Ein Steak vom Grill ist einfach fein – wären da nur nicht die dabei entstehenden schädlichen Stoffe. Forscher sagen: Ein Teil davon lässt sich mit der richtigen Marinade ausmerzen.

Steaks und Spiesse auf einem Holzkohlegrill, dahinter ein Mann mit einer Flasche Bier.

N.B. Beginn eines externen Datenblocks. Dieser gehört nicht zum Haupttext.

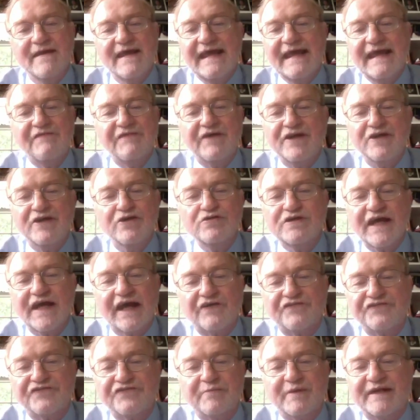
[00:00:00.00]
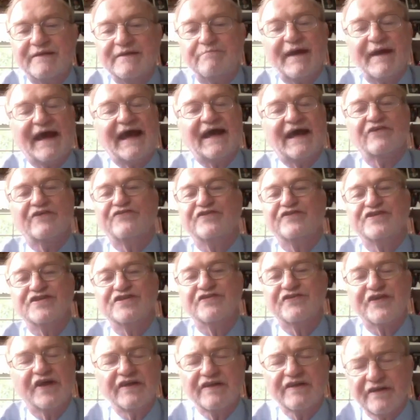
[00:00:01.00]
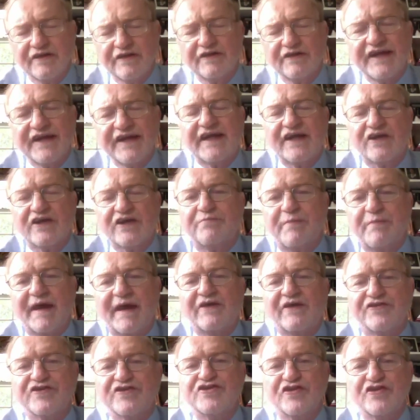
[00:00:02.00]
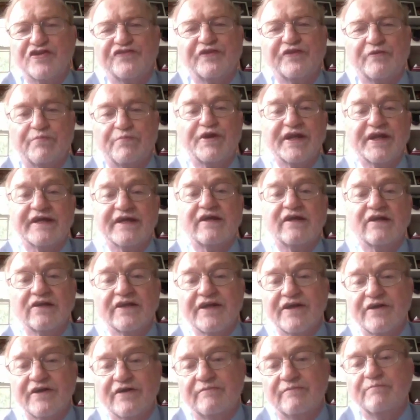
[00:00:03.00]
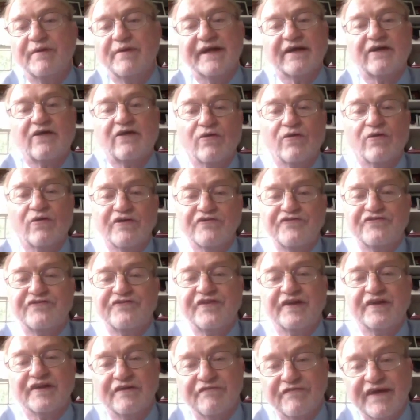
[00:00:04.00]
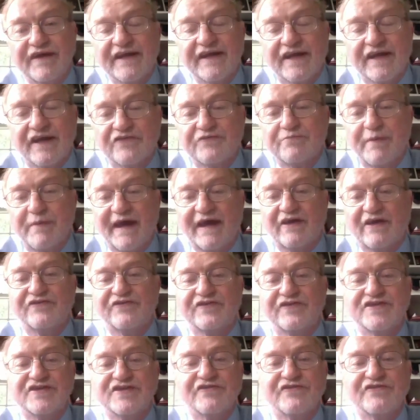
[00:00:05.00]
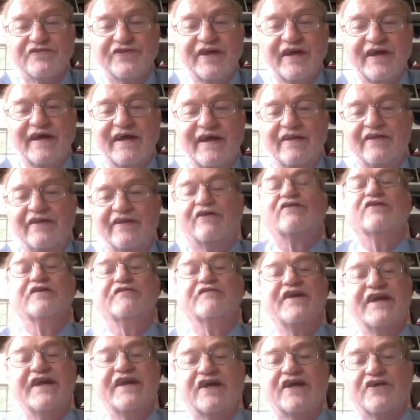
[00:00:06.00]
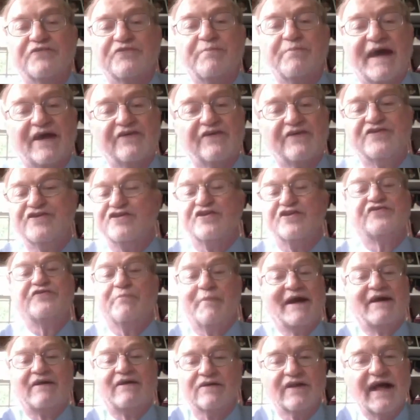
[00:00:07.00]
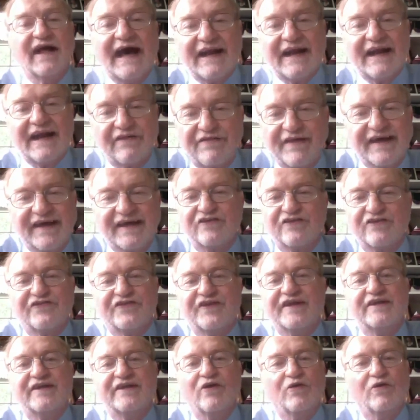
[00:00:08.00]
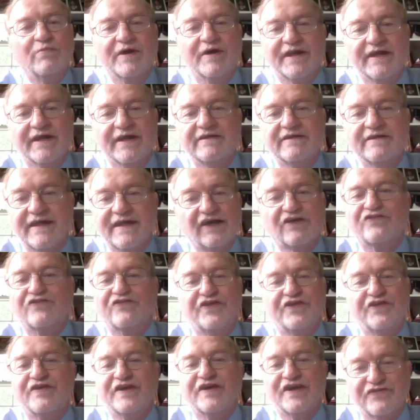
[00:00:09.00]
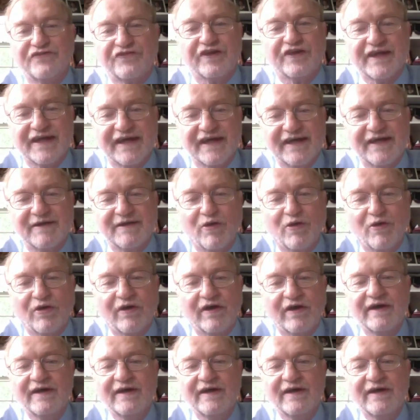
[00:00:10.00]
in the New Testament passages, the Leviticus passages are pretty clear, but of course there are Leviticus passages about a lot of things that nobody takes seriously anymore.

Bildlegende: Bei Grillprofis ist der Bierguss über das Fleisch verpönt. Gegen eine Biermarinade lässt sich aber kaum etwas einwenden. imago

Grilliertes Fleisch schmeckt besonders fein wegen des charakteristischen Grillaromas. Doch gerade das ist tückisch, denn es bedeutet, dass aus verbrennendem Fett und Eiweiss polyzyklische aromatische Kohlenwasserstoffe (PAK) entstanden sind.

PAK können das Erbgut schädigen und so das Krebsrisiko erhöhen. Eine Gruppe portugiesischer Wissenschaftler der Universität Porto scheinen dafür eine Lösung gefunden zu haben. Ihr Vorschlag: Wenn man Fleisch grillt, sollte man das nicht ohne Bier tun – jedoch nicht als «flüssige Medizin» aus dem Glas, sondern als Marinade. Denn die Antioxidantien aus dem Bier können die gefährlichen freien Radikale aus dem grillierten Fleisch eliminieren.

Speziell gut gelang dies mit Schwarzbier, das besonders reich an Antioxidantien ist: Während unmariniert grillierte Steaks einen Anteil von 21 Nanogramm (ng) PAK pro Gramm Fleisch enthielten, waren es mit einer Marinade aus hellem Bier noch 18 ng – und mit Schwarzbiermarinade sogar nur noch 10 ng.